Nos encontros do CRC destacam-se cristãos que sentem que pertencer a uma Igreja não é uma prática da esfera privada, mas antes amadurecida e reflectida com outras pessoas tornando essa acção mais eficaz. “Foi precisamente isso que ditou a minha participação nestes cursos, encontros e actividades”, sublinha o membro da direcção.
Esta é concretamente uma preocupação dos participantes do CRC. Ter uma prática cristã que vai além da sacramental e litúrgica. Todos os que participam nas actividades, sócios e não sócios, são pessoas muito activas na sua actividade profissional, que inevitavelmente levam para a reflexão promovida pelo CRC essas preocupações.
As pessoas que participam nas Conferências de Maio, talvez a iniciativa mais visível do CRC, são pessoas que “imbuídas das suas características enquanto cristãos” lêem a sua actividade profissional à luz da própria fé, aponta António Paulino..
O CRC foi pioneiro no debate inter religioso - sublinha José Leitão - mas o centro tem sido um espaço incubador de iniciativas que ganham autonomia e se projectam noutros espaços - exemplo disso é a reflexão sobre a exclusão e a pobreza “numa perspectiva analítica e científica”, promovida pelo Centro de Pesquisa Social.
A necessidade de renovar o estudo e ensino da História da Igreja, que contou com a iniciativa de José Matoso que animou um conjunto de jovens, teve o seu início no CRC, “havendo ainda outras iniciativas que infelizmente não as conseguimos projectar, como foi o caso da reflexão em torno da teologia africana”. Mas este quadro diverso mostra uma preocupação, diversa também, pelos problemas que vão acontecendo na sociedade portuguesa e internacional.
O último tema vai centrar-se na reflexão sobre “De que Espírito Somos?”, terminando o Pe. José Tolentino Mendonça, Pe. Anselmo Borges e Francisco Sarsfield de Cabral.
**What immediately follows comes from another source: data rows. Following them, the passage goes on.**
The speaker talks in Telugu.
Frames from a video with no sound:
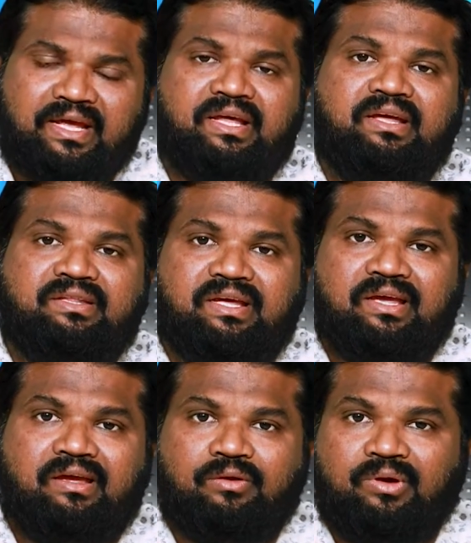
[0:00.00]
ఏదైతే
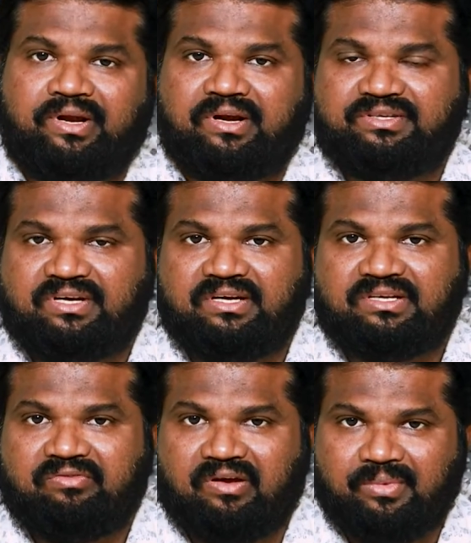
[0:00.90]
యునైటెడ్
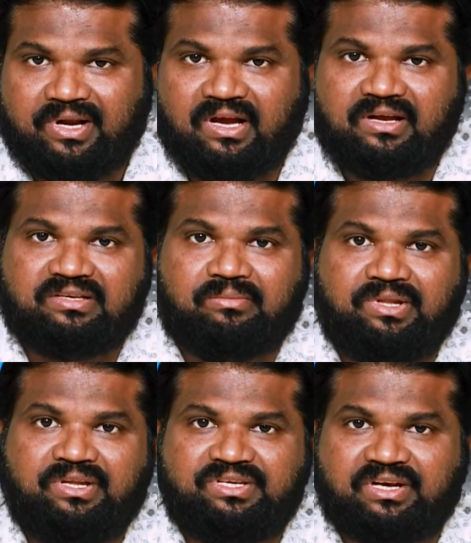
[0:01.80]
స్టేట్స్ ఆఫ్ అమెరికాకి
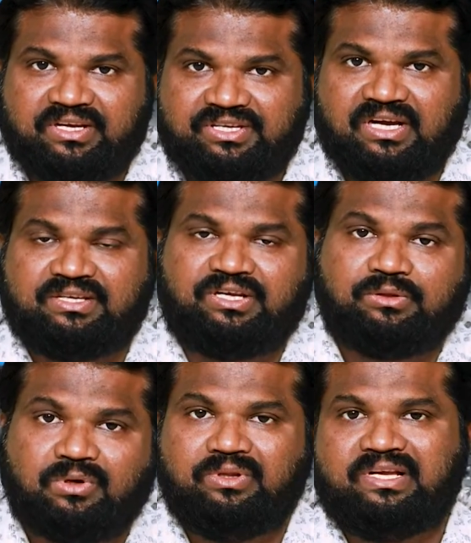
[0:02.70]
సంబంధించి రష్యా
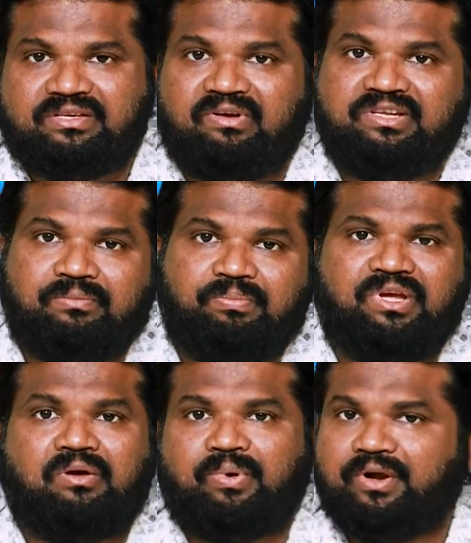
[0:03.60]
శత్రు దేశం అని చెప్పి
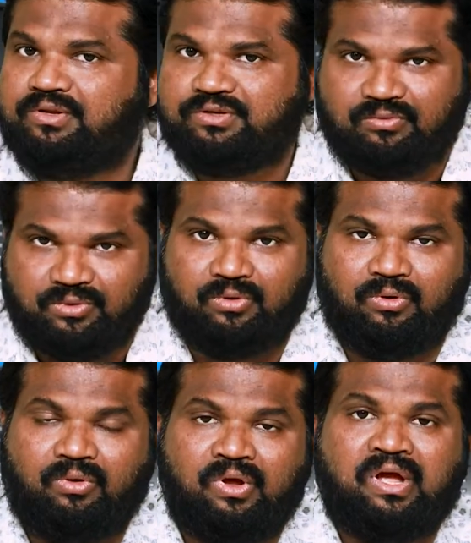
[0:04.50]
ఎప్పటి నుంచో
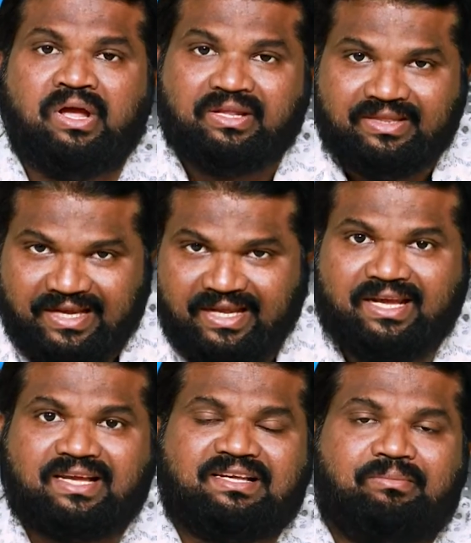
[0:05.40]
ఉందో
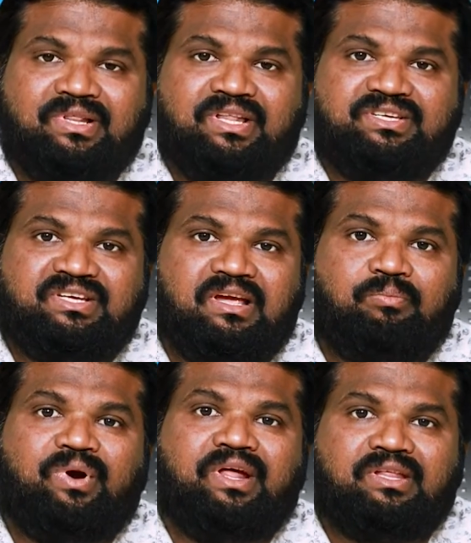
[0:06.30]
దీనికి సంబంధించి
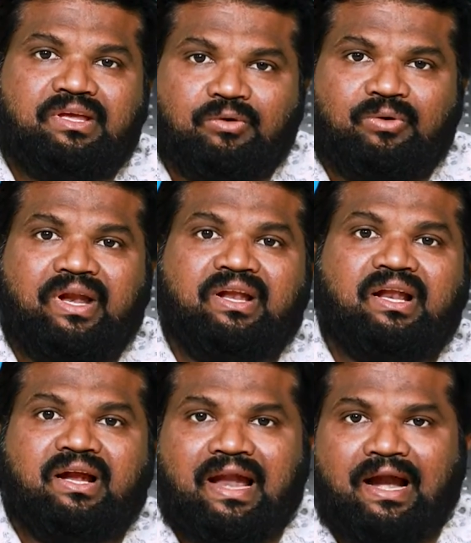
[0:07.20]
ఎప్పుడైతే యుక్రెయిన్
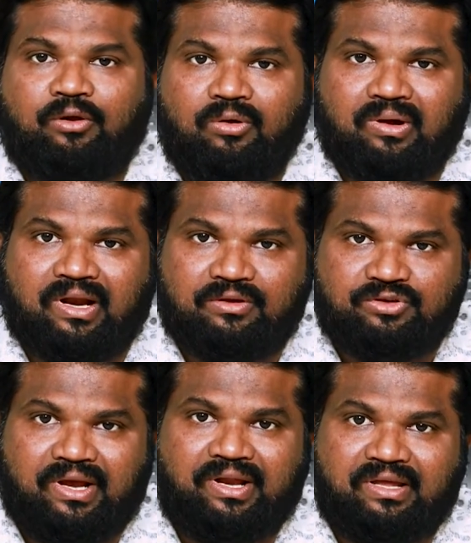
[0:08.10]
కనుక నాటోలో కనుక
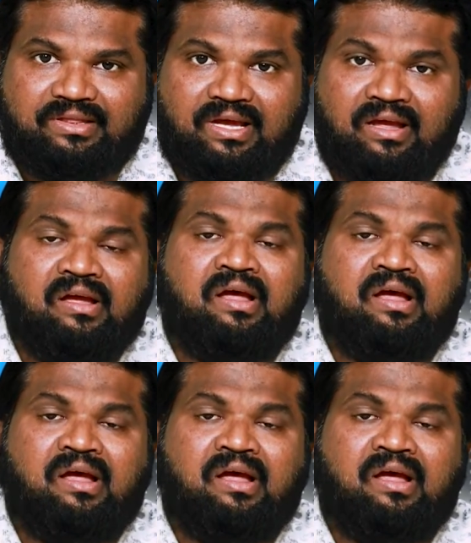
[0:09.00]
జాయిన్ అయితే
As conferências de Maio são um espaço que “já ganhou uma marca”, aponta José Leitão, pois é uma iniciativa que já se prolonga há muitos anos, com a tónica de um debate plural sobre questões que se relacionam com o quotidiano, com a mutação social e cultural, com os desafios que se enfrentam e “no qual têm participado intelectuais católicos com os mais diversos trajectos, mas também não cristãos das mais diversas origens profissionais, etárias, de confissões religiosas ou sem ter qualquer referência espiritual.
Os participantes das conferências “dão um feedback de participação efectiva na sociedade”, fruto da reflexão proporcionada pelo conteúdo das conferências. “Há sempre um espaço para debate” e, relembra António Paulino, alguns debates «acesos», “facto revelador de uma apetência para este tipo de pessoas que não se resignam a pertencer à Igreja de um modo pouco activo, mas procuram, nestes espaços, o seu local de intervenção”.
O CRC vive da iniciativa dos seus associados, “cabendo aos seus associados dar a orientação dos debates e temas”, aponta António Paulino.
Os debates têm lugar às 18h30 de cada terça-feira, no Centro de Estudos da Ordem do Carmo (Rua de Santa Isabel, 128-130).